- [YOUR GOAL]:
Would you write out the entries below word for word, omitting the pictures?

- [EXTRACTED INFORMATION]:
▼▼▼
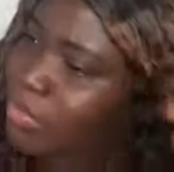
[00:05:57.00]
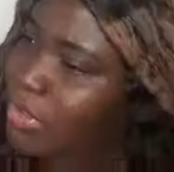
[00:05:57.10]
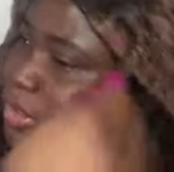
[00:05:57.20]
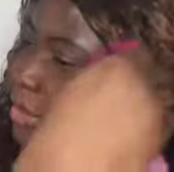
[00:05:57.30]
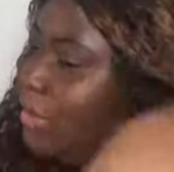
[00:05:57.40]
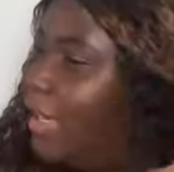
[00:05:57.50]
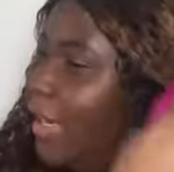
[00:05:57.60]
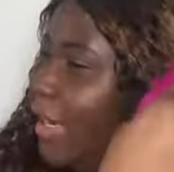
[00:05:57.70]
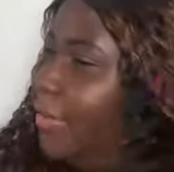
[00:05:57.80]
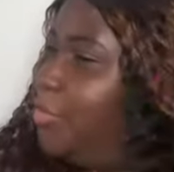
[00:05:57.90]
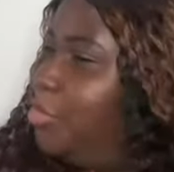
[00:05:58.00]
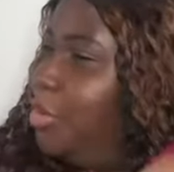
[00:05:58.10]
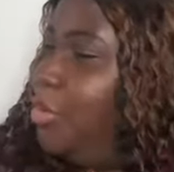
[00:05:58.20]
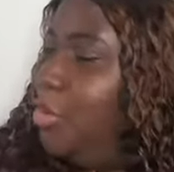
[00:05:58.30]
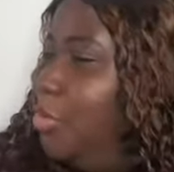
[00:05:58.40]
want the hair to be
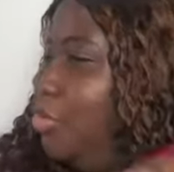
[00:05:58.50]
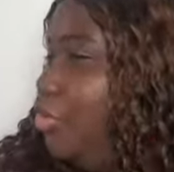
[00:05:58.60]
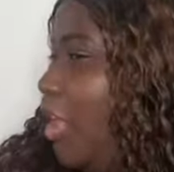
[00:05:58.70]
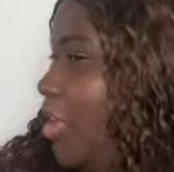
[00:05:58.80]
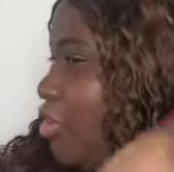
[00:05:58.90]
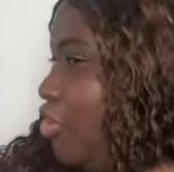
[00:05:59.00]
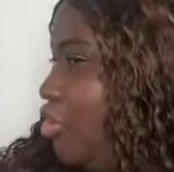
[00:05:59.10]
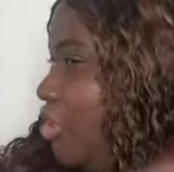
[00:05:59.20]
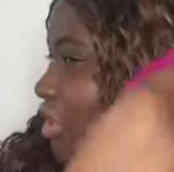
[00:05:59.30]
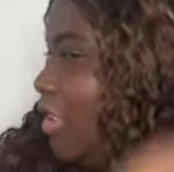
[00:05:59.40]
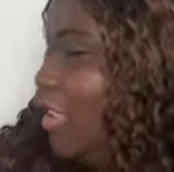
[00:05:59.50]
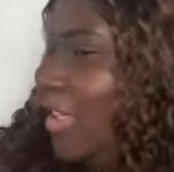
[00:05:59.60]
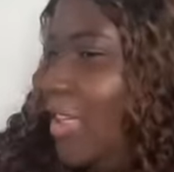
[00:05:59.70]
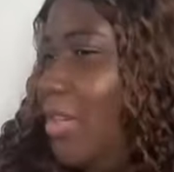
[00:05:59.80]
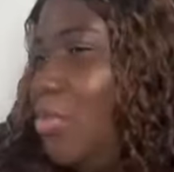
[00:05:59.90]
too drenched
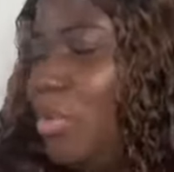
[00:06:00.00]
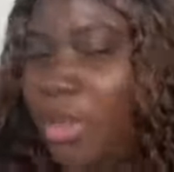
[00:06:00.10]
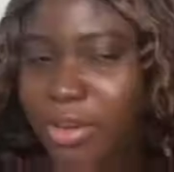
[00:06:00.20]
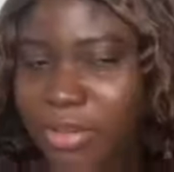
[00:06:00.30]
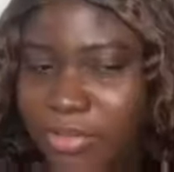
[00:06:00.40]
in water.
▲▲▲
- [EXERCISE SOLUTION]:
[00:05:57.00]
[00:05:57.10]
[00:05:57.20]
[00:05:57.30]
[00:05:57.40]
[00:05:57.50]
[00:05:57.60]
[00:05:57.70]
[00:05:57.80]
[00:05:57.90]
[00:05:58.00]
[00:05:58.10]
[00:05:58.20]
[00:05:58.30]
[00:05:58.40]
want the hair to be
[00:05:58.50]
[00:05:58.60]
[00:05:58.70]
[00:05:58.80]
[00:05:58.90]
[00:05:59.00]
[00:05:59.10]
[00:05:59.20]
[00:05:59.30]
[00:05:59.40]
[00:05:59.50]
[00:05:59.60]
[00:05:59.70]
[00:05:59.80]
[00:05:59.90]
too drenched
[00:06:00.00]
[00:06:00.10]
[00:06:00.20]
[00:06:00.30]
[00:06:00.40]
in water.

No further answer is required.